The fair trade watchdog pointed out that the branded generic drugs enjoy a price premium owing to perceived quality assurance that comes with the brand name. “Quality consideration may be a reason behind the prescription of branded generics by doctors. However, it is also equally possible that the brand proliferation is to introduce artificial product differentiation in the market, offering no therapeutic difference but allowing firms to extract rents,” CCI said in its note.
The policy note titled ‘Making Markets Work for Affordable Healthcare’ also highlighted that a major factor that contributes to high drug prices in India is the unreasonably high trade margins. “The high margins are a form of incentive and an indirect marketing tool employed by drug companies. Further, self-regulation by trade associations also contributes towards high margins as these associations control the entire drug distribution system in a manner that reduces competition,” the policy note said.
The watchdog also noted that the in-house pharmacies of super specialty hospitals are completely insulated from competition as inpatients are typically not allowed to purchase any product from outside pharmacies. This calls for regulation that mandates hospitals to allow consumers to buy standardized consumables from the open market.
Based on the observations, the CCI has made recommendation that the regulatory apparatus must address the issue of quality perception by ensuring consistent application of statutory quality control measures and better regulatory compliance.

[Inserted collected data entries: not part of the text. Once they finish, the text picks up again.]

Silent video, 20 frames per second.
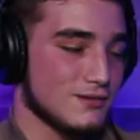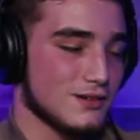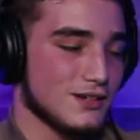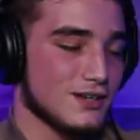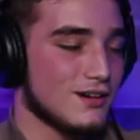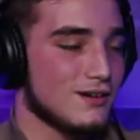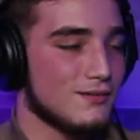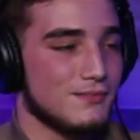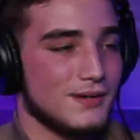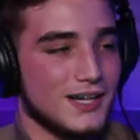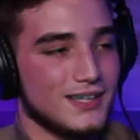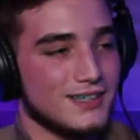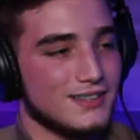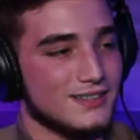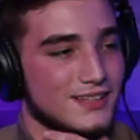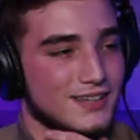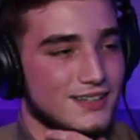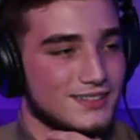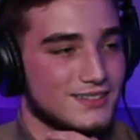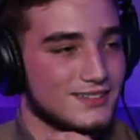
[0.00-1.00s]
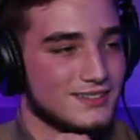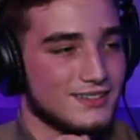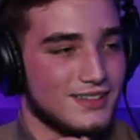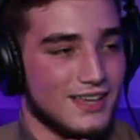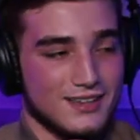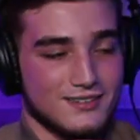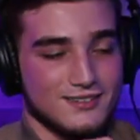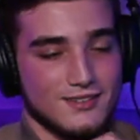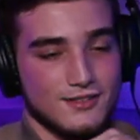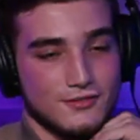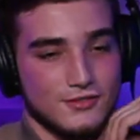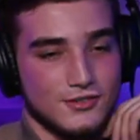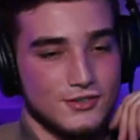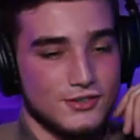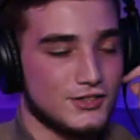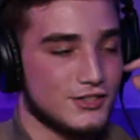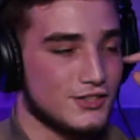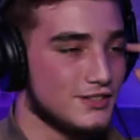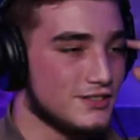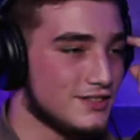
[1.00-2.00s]
Here we come, man. That's wow. that's the
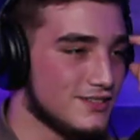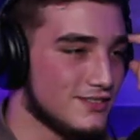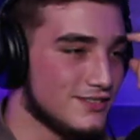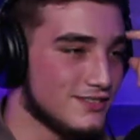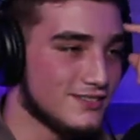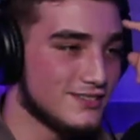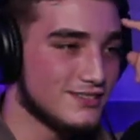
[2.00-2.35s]
future.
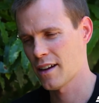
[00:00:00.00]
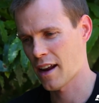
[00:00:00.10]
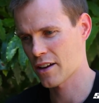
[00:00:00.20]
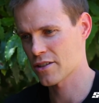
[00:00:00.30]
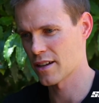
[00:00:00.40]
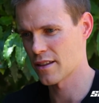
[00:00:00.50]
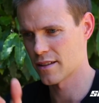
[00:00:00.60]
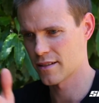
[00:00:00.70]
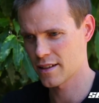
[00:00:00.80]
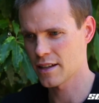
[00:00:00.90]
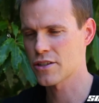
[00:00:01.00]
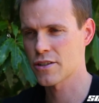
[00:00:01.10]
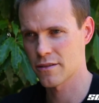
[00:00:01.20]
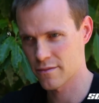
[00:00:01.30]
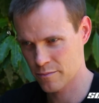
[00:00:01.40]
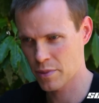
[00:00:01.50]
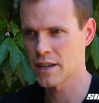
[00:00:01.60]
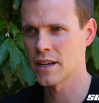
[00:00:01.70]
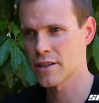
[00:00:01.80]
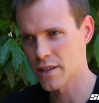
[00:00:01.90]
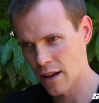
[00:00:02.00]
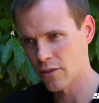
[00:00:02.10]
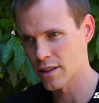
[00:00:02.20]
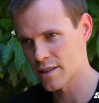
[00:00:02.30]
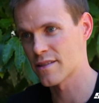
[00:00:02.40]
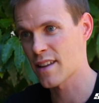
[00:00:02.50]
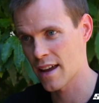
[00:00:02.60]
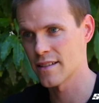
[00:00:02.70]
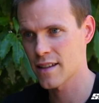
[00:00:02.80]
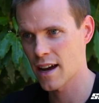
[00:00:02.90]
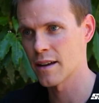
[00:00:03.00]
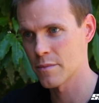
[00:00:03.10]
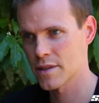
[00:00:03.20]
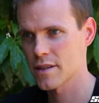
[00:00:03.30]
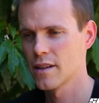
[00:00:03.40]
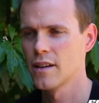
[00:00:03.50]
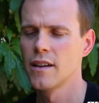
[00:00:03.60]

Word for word: actually that each pH level is 10 times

“Unless the quality of drugs sold in markets can be taken to be in conformance of the statutory standards regardless of their brand names, generic competition in the true sense of the term cannot take off. The practice of creating artificial product differentiation for exploitation of consumers may be addressed through a one-company-one drug-one brand name-one price policy,” the note said.
“Electronic trading of drugs, with appropriate regulatory safeguards, could be another potent instrument for bringing in transparency and spurring price competition among platforms and among retailers, as has been witnessed in other product segments,” it said.

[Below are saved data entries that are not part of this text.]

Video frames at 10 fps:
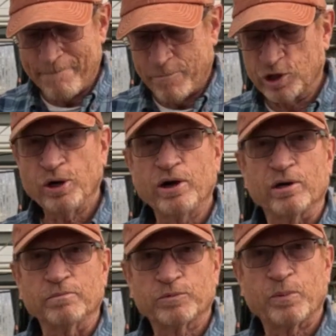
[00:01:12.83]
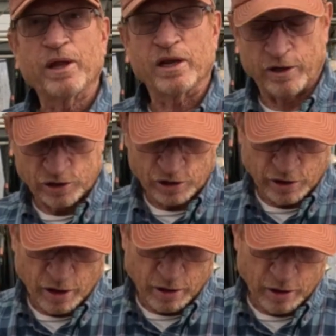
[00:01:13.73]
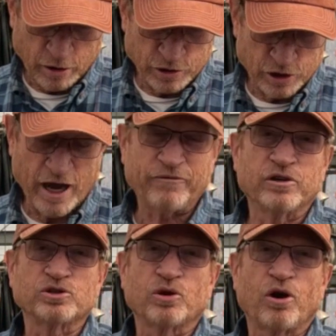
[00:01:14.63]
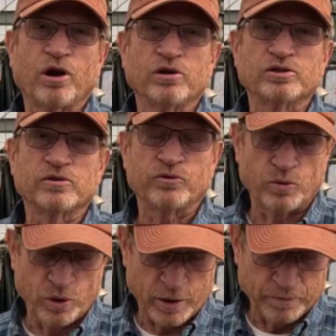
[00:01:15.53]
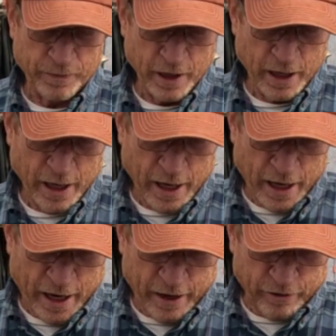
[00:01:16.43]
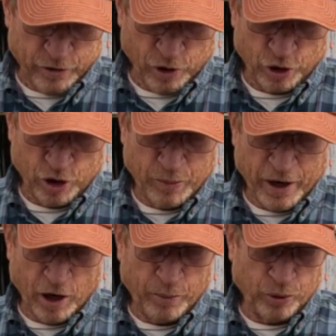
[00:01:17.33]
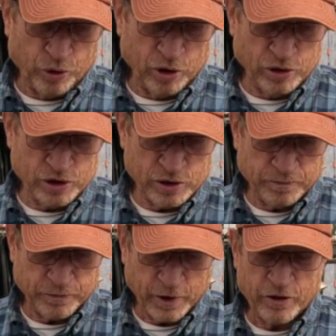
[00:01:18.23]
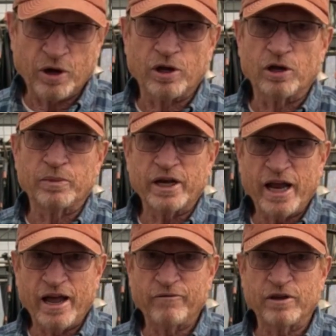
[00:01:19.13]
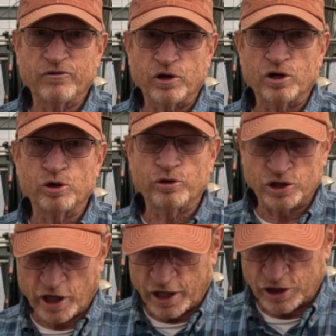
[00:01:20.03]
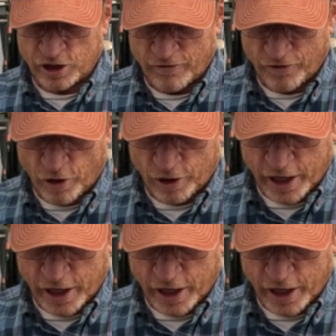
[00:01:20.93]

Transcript: material, depending on the softness or hardness of the wood. They're a good pair of pruners. They're a little bit heavy if you're going to do this kind of stuff all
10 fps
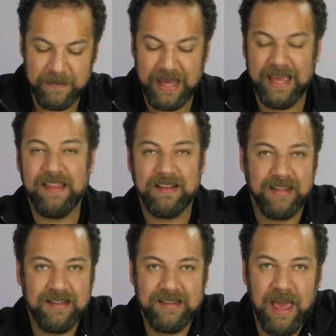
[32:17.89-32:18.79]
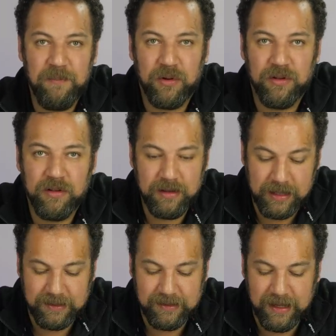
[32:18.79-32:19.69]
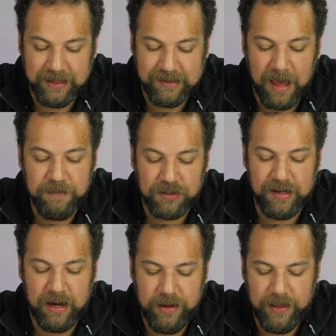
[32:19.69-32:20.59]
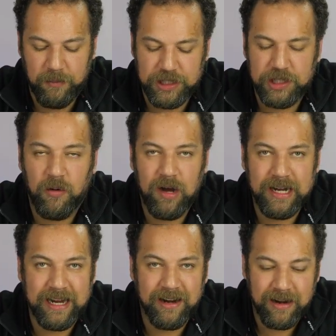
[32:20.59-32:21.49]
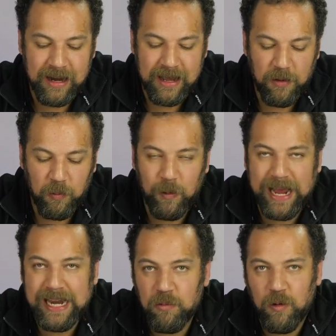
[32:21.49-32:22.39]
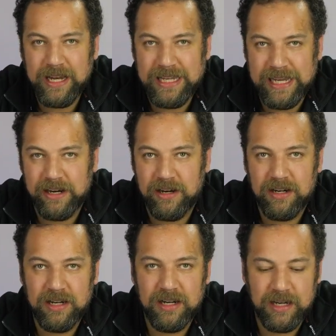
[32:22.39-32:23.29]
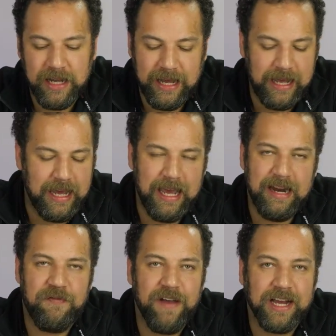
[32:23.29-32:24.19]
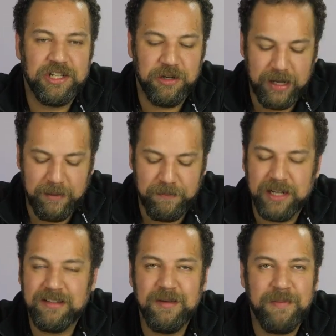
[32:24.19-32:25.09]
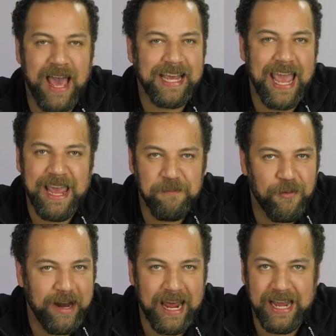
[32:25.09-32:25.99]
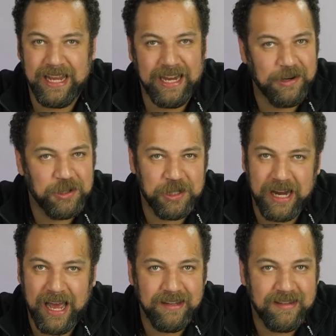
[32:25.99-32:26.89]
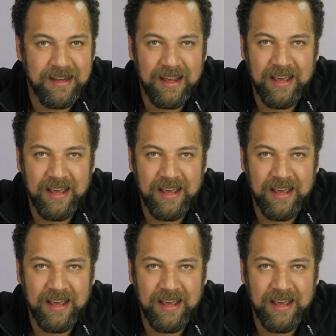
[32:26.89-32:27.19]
In this example scenario that we show on here, waiting 1 year, it affects you, it puts you back 8.8 years, you guys.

In its recommendations, the CCI has said that all accredited diagnostic labs should meet the same quality standards in terms of infrastructure, equipment, skilled manpower, etc. for getting accreditation. This will ensure the same degree of reliability and accuracy of test results across labs.

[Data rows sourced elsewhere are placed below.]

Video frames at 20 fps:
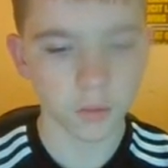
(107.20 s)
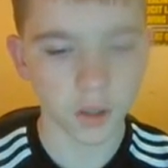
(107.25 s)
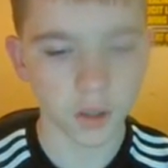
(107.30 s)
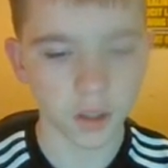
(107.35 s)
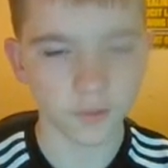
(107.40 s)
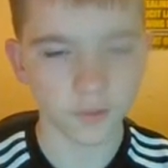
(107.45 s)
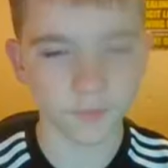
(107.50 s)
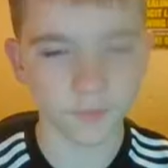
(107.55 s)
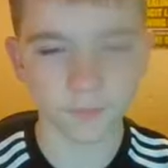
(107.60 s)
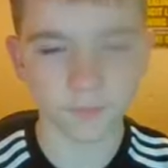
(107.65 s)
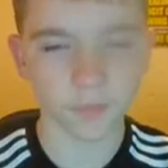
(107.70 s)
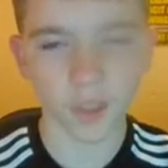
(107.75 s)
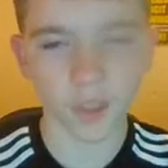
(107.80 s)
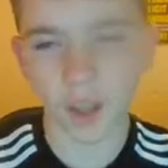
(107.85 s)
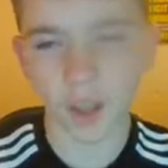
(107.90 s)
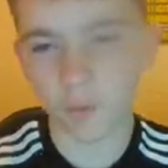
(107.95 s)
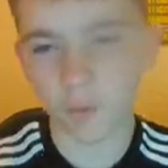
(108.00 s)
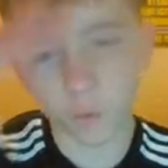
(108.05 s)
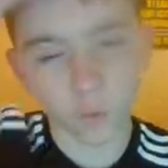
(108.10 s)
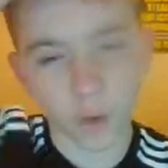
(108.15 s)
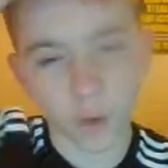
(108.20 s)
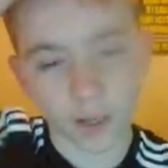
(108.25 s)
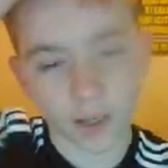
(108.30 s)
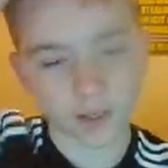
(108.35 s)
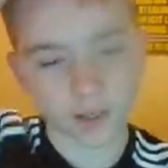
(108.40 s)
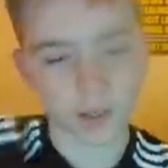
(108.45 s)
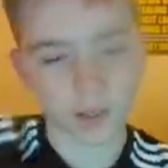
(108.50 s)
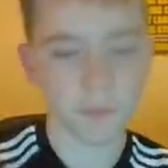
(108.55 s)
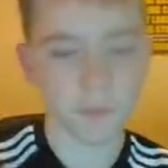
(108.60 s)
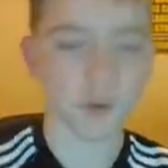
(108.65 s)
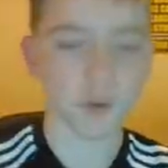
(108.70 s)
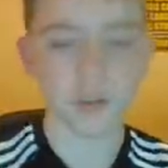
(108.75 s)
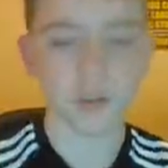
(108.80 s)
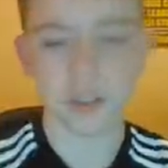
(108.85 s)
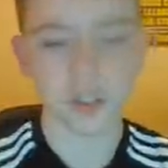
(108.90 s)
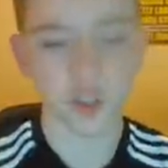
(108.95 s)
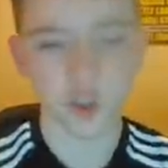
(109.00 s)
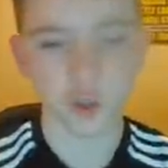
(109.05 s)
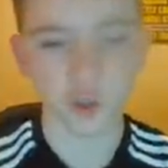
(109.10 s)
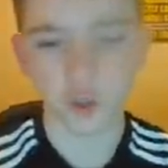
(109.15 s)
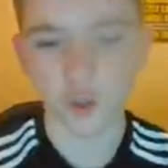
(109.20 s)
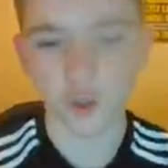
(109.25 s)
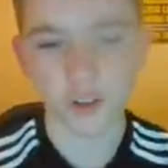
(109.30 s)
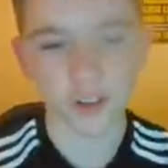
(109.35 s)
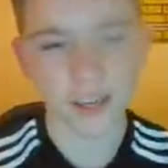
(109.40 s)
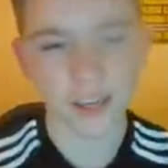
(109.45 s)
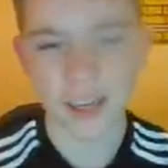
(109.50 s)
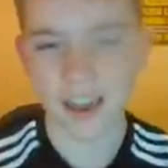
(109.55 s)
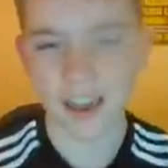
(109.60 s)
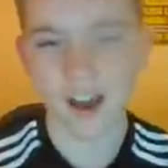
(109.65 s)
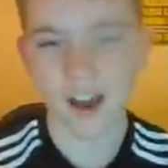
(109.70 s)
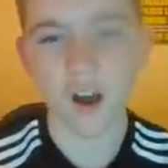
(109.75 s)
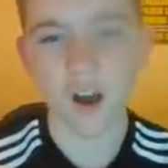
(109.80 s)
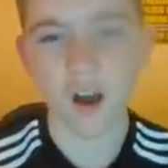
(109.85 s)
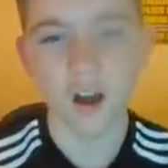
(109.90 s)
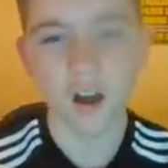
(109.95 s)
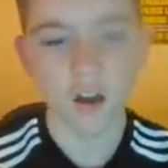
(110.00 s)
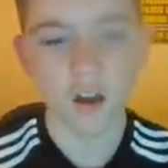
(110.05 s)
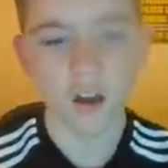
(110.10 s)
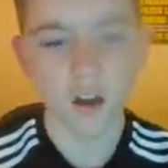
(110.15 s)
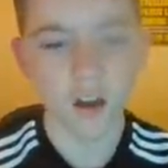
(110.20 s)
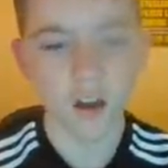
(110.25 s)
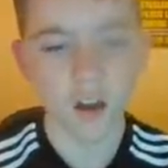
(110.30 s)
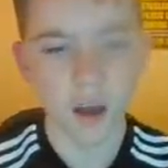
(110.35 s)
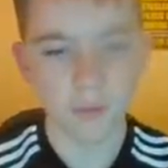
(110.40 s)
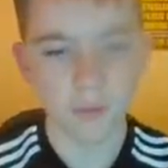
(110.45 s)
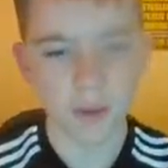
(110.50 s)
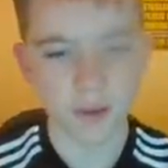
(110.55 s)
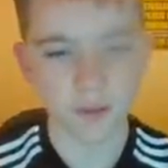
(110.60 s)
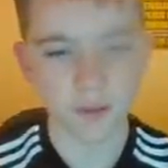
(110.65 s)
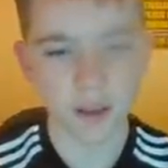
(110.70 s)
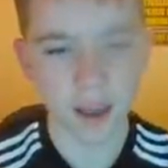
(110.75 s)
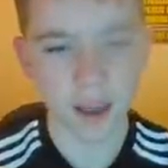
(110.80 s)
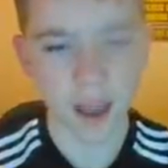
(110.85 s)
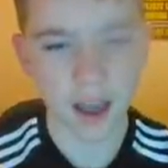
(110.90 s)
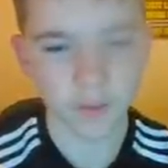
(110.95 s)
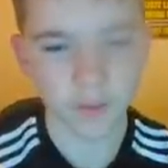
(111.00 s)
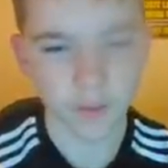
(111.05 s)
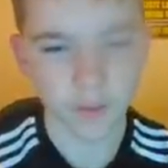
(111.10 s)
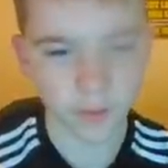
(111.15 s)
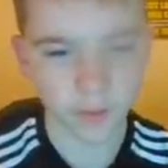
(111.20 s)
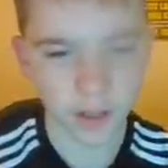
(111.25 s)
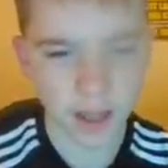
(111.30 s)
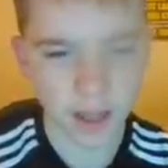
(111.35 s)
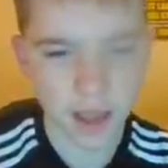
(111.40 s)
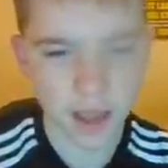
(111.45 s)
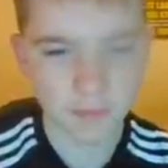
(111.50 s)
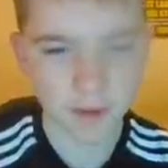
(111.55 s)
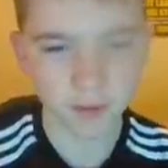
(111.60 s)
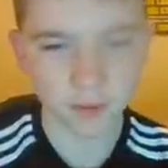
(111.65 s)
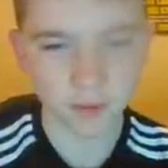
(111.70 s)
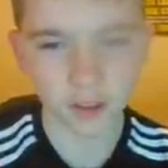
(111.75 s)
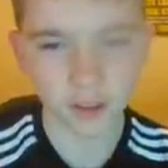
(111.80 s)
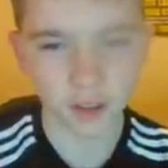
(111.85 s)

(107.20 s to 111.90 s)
happened. Well, we're supposed to just stuck here. Maybe we have a flame.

The policy note has been shared with the Ministries of Corporate Affairs, Health and Family Welfare as well as Department of Pharmaceuticals and NITI Aayog.
Emphasizing on putting in electronic data systems in place, the CCI stated that there is no regulatory framework that ensures and governs portability of patient data, treatment record, diagnostic reports between hospitals. This acts as a constraint for patients in switching from one hospital to another and creates a lock-in effect. Portability of patient data can help ensure that a patient is no longer locked into the data silos and do not bear additional cost for switching medical services and that doctors/hospitals can have timely access to patient data.